What if the borrower then goes on to draw down that deposit, for example to pay for new investment spending? The borrower's banks clears the payment by transfering reserves to the recipient's bank. Reserves change hands, but the total amount of reserves remains the same.

In fact the only way to destroy reserves is to purchase an asset from the ECB itself, which happens at the central bank's discretion, when it decides to contract its balance sheet.

There is, it should be said, a grain of truth in the hoarding story. If banks were to make loans that increased their deposit liabilities, their required reserves would rise. (Required reserves and excess reserves can be distinguished on the Eurosystem balance sheet.) The marginal reserve ratio is 1%, so EUR 777bn in new reserves could fund EUR 77.7 trillion in new lending.
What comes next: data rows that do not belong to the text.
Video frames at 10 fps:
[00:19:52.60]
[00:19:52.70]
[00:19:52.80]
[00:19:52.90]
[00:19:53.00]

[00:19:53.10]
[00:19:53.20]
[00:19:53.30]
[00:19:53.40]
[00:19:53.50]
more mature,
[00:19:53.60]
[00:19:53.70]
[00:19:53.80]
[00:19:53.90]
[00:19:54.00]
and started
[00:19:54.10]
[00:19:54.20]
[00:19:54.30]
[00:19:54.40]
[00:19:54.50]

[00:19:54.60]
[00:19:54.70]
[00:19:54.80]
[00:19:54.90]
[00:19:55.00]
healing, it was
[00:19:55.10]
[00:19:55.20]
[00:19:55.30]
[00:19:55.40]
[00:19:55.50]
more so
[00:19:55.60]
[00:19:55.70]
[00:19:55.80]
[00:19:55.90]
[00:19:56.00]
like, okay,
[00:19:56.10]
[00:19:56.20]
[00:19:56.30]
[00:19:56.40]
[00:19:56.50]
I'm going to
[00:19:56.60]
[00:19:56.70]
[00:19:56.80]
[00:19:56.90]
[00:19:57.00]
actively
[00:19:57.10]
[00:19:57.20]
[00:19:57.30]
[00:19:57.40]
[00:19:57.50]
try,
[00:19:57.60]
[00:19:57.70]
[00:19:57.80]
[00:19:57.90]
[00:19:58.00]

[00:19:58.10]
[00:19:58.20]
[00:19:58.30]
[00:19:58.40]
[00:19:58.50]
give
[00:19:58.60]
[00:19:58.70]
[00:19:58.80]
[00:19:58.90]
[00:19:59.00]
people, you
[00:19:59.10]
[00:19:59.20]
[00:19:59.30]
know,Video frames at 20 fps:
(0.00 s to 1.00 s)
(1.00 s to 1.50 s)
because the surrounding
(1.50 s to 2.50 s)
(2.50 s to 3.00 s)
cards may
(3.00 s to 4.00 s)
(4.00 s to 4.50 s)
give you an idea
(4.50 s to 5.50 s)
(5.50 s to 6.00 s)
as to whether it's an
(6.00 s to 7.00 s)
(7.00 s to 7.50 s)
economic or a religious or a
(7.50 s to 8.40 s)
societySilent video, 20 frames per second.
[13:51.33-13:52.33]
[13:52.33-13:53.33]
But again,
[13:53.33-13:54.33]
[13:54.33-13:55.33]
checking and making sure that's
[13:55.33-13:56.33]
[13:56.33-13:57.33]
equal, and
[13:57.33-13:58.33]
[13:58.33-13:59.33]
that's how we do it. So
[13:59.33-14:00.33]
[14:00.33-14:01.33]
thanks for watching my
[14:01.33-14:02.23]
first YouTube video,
Even the most diligent of bankers would find it hard to shovel money out the door that quickly, and it does not seem that this should be the standard by which to judge the success of LTRO. The ECB is rightly worried about avoiding a bank credit crisis, and by this measure is having some success.



Daniel, I believe there is something that has horrible consequences and Europe either does not (fully) understand it or chooses to put its head in the sand (or both) in the hope that that grave danger will somehow miraculously diasppear. Here I have in mind all those now totally unpredictably and surreptitiously functioning derivatives - toxic assets (MBS, CDO, CDS, etc) that scare the hell of any bank to do business with another EU bank (counter-party risk); not unlike nobody wants to have sex with anybody if nobody knows if the potential partner has HIV/AIDS! This way bank-to-bank business stops and the EU banks do business with the ECB or governments (how handy for governments!), relatively "safe" partners. How to remove this toxic asset scare is the crux of the matter of how to stop this "round-tripping" and repair the "short circuits" in the European economy, really a sort of crowding out effect dilemma.

Val Samonis


Thank you for the article.

While it is true that lending to the private sector would not reduce the overnight deposits, surely this is not the whole story? There are routes for deposits to fall without CB balance sheet shrinkage.

First, if banks lend to governments (which keep accounts at the national central banks) then this would lead to a reduction in the deposits.

Secondly, banks could demand their deposits in the form of physical banknotes (for instance, to satisfy a deposit flight by retail investors).